En la siguiente lista se incluyen las principales características de los espacios de trabajo de EMR Studio:

  • La visibilidad del espacio de trabajo se basa en Studio. Los espacios de trabajo que cree en un estudio no están visibles en otros estudios.

  • De forma predeterminada, los espacios de trabajo son compartidos y pueden verlos todos los usuarios de Studio. Sin embargo, solo un usuario puede abrir y trabajar en un espacio de trabajo a la vez. Para trabajar simultáneamente con otros usuarios, puede Configuración de la colaboración en el espacio de trabajo.

  • Puede colaborar simultáneamente con otros usuarios en un espacio de trabajo si activa la colaboración en el espacio de trabajo. Para obtener más información, consulte Configuración de la colaboración en el espacio de trabajo.

  • Los cuadernos de un espacio de trabajo comparten el mismo clúster de EMR para ejecutar comandos. Puede asociar un espacio de trabajo a un clúster de Amazon EMR que se ejecute en Amazon EC2 o en un clúster virtual y un punto de conexión administrado de Amazon EMR en EKS.

  • Los espacios de trabajo pueden cambiar a otra zona de disponibilidad que asocie a las subredes de un estudio. Puede detener y reiniciar un espacio de trabajo para iniciar el proceso de conmutación por error. Al reiniciar un espacio de trabajo, EMR Studio lanza el espacio de trabajo en una zona de disponibilidad diferente de la VPC del estudio cuando el estudio está configurado con acceso a varias zonas de disponibilidad. Si el estudio solo tiene una zona de disponibilidad, EMR Studio intenta lanzar el espacio de trabajo en una subred diferente.

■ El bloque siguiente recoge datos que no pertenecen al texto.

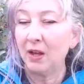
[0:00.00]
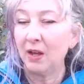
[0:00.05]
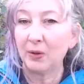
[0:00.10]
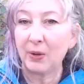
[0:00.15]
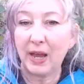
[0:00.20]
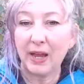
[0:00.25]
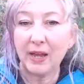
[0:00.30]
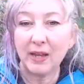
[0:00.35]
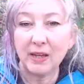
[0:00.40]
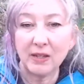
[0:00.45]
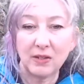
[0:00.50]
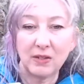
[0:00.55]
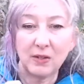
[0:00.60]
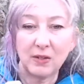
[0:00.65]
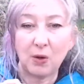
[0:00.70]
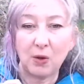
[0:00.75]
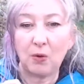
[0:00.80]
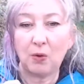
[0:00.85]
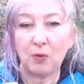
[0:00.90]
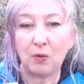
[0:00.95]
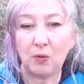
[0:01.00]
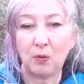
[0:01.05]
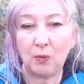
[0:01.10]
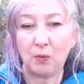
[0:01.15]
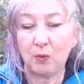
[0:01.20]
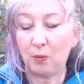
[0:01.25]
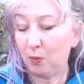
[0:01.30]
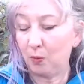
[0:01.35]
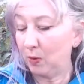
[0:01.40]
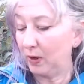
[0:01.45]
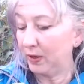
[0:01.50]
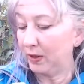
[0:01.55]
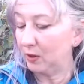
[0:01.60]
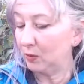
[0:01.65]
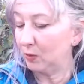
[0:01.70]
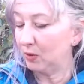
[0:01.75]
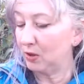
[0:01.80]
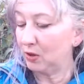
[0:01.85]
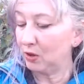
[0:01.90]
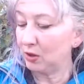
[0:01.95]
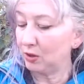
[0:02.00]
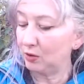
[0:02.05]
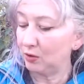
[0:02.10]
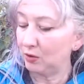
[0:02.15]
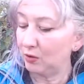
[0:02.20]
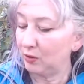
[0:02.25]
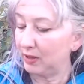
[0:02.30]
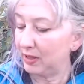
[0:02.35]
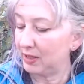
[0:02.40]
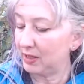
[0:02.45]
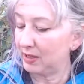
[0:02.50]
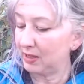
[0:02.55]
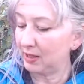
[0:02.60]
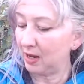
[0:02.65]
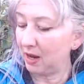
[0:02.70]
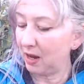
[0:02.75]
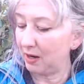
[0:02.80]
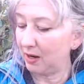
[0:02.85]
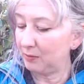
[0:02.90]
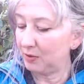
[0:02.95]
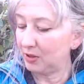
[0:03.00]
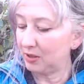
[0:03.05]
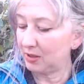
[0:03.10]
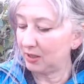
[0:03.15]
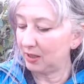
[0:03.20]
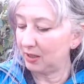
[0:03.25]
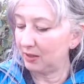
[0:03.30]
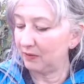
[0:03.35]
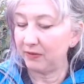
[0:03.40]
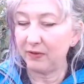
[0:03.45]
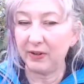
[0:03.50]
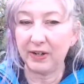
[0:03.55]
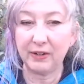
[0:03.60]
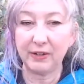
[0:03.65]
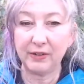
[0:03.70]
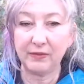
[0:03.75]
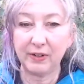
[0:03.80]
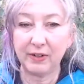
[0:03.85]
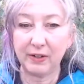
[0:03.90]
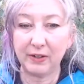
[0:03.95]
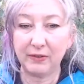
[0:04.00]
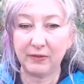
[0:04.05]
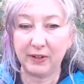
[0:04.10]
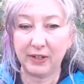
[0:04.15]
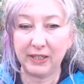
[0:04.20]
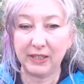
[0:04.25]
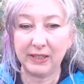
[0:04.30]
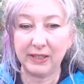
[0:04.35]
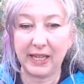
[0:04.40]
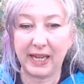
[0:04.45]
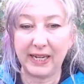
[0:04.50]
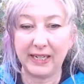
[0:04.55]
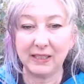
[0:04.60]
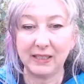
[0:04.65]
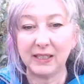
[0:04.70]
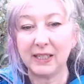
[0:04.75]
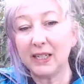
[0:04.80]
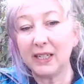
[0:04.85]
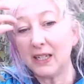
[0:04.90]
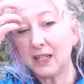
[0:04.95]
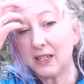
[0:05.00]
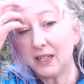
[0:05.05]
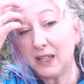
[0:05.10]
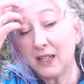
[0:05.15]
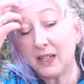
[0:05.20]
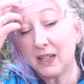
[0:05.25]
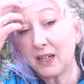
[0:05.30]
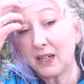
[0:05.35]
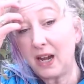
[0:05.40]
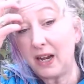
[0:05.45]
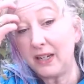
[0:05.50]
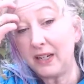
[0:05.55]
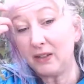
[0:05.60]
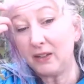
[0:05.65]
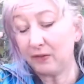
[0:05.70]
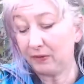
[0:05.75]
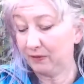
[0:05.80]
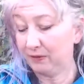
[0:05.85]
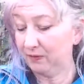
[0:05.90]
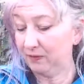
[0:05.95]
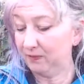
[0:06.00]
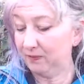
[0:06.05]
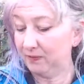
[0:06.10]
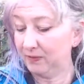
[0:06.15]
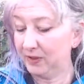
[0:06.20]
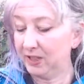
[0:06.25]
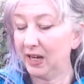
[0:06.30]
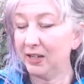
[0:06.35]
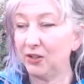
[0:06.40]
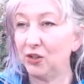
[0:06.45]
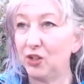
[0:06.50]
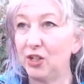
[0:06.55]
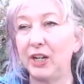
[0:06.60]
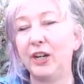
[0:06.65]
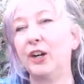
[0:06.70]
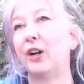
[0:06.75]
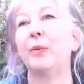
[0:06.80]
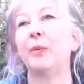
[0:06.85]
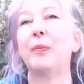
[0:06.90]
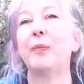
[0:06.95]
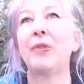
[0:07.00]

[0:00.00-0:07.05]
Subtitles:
Okay, so what you would do is I'm just going to very, very, very lightly kind of touch here.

Para obtener más información, consulte Resolver problemas de conectividad con el espacio de trabajo.

  • Un espacio de trabajo puede conectarse a clústeres de cualquiera de las subredes asociadas al estudio.

Para obtener más información sobre cómo crear y configurar espacios de trabajo de EMR Studio, consulte Aprenda los conceptos básicos de los espacios de trabajo.

Almacenamiento de cuadernos en Amazon EMR Studio

Cuando utiliza un espacio de trabajo, EMR Studio guarda automáticamente las celdas de los archivos del cuaderno con una cadencia normal en la ubicación de Amazon S3 asociada a su estudio. Este proceso de copia de seguridad conserva el trabajo entre sesiones para que pueda volver a él más adelante sin tener que realizar cambios en un repositorio de Git. Para obtener más información, consulte Guardar contenido del espacio de trabajo.

Al eliminar un archivo de cuaderno de un espacio de trabajo, EMR Studio elimina automáticamente la versión de copia de seguridad de Amazon S3. Sin embargo, si elimina un espacio de trabajo sin eliminar primero los archivos del cuaderno, los archivos del cuaderno permanecerán en Amazon S3 y seguirán generando gastos de almacenamiento. Para obtener más información, consulte Eliminar un espacio de trabajo y archivos de cuaderno.